#### [To do]
Go to the line in the entries below that holds "[3:02.89-3:03.89]" and repeat exactly from there through the line that holds "Transcript: demons, they", inclusive.

#### [Given data]

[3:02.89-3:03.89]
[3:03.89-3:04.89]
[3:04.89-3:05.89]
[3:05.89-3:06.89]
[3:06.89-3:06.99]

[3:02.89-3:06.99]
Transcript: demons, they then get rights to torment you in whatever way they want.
* * *
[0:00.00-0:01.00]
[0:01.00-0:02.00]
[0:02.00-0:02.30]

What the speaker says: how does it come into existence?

#### [Result]
[3:02.89-3:03.89]
[3:03.89-3:04.89]
[3:04.89-3:05.89]
[3:05.89-3:06.89]
[3:06.89-3:06.99]

[3:02.89-3:06.99]
Transcript: demons, they then get rights to torment you in whatever way they want.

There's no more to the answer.